Acabamos por isso como muita gente começou, nos comes, no Povo. Mas não é tarde, só se for para as pataniscas que esgotam rápido. O Povo serve caldo verde, prego em bolo do caco, saladinhas e outros petiscos até tarde e entre músicas e tertúlias, recriando o espírito das tascas antigas hoje com uma programação que chama novos artistas, “tem mensalmente um jovem fadista residente que aos domingos, terças, quartas e quintas aqui se apresentará sempre que possível com convidados, cantores, fadistas, músicos de diferentes áreas musicais para uma troca e partilha de experiências. Esta residência resultará na gravação de um CD que será por nós editado. No fim do ano contámos ter uma colecção de CD’s do POVO que seja um registo dos 12 fadistas que por aqui passaram, das suas experiências e do ambiente que por aqui se viveu”, conta Alexandre Cortez.
Vamos para casa de rastos. Kiss Kiss Bang Bang Baby! É desta violência que eu gosto e cheira-me que esta vai afastar a outra, daquela que se sabe mas se fala pouco.
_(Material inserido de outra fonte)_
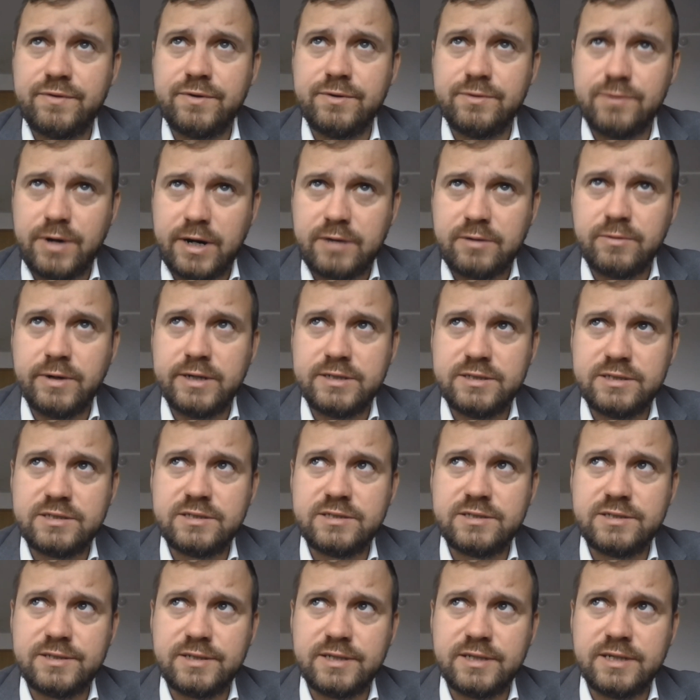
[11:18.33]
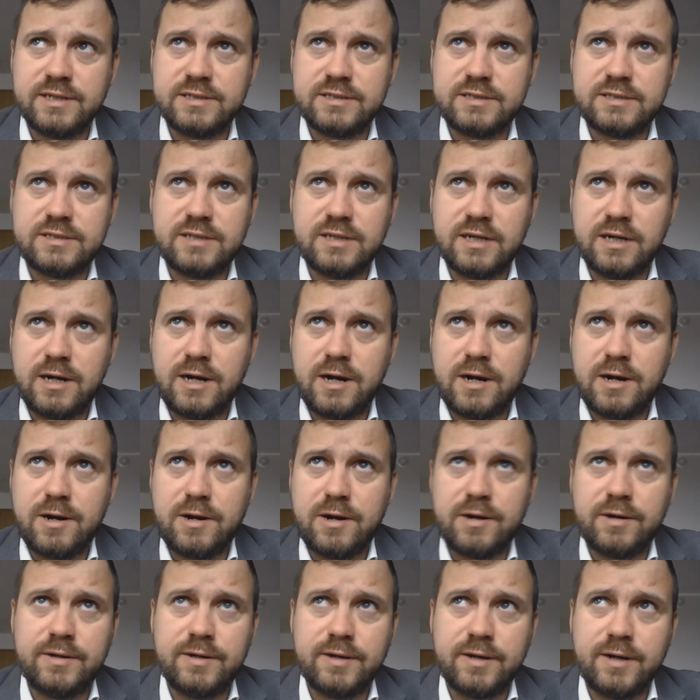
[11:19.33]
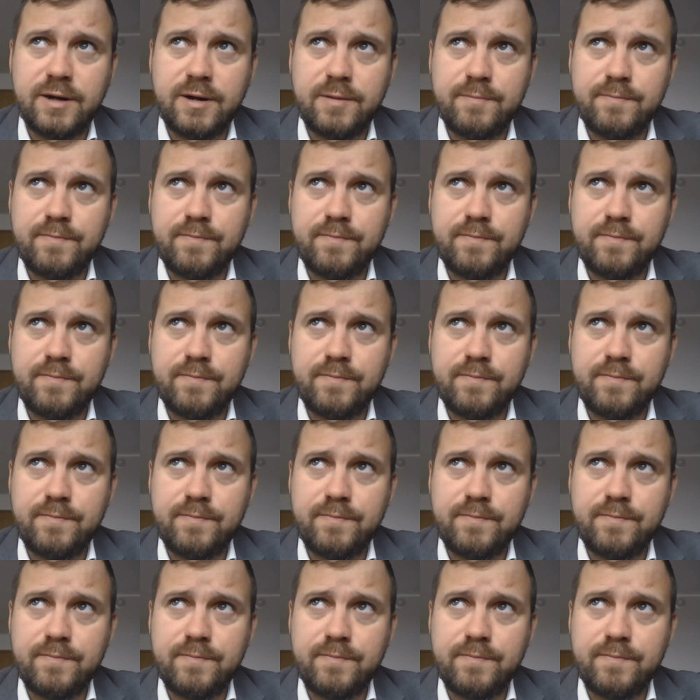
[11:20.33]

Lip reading: a few requests, yes, and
O que só marca ainda mais pontos para esta nova onda do Cais do Sodré que não vem só servir copos mas mostrar que a melhor forma de protesto é esta mesma: fazer. E fazer coisas bem feitas. Qual crise? Não há mal que venha ou possa vir. Tudo de bom. “Com futuro”, é como define esta nova fase Alexandre Cortez que já anda por estas andanças há um tempo. Com futuro e bem próximo, é já ali no centro ribeirinho desta Lisboa cada vez mais sexy.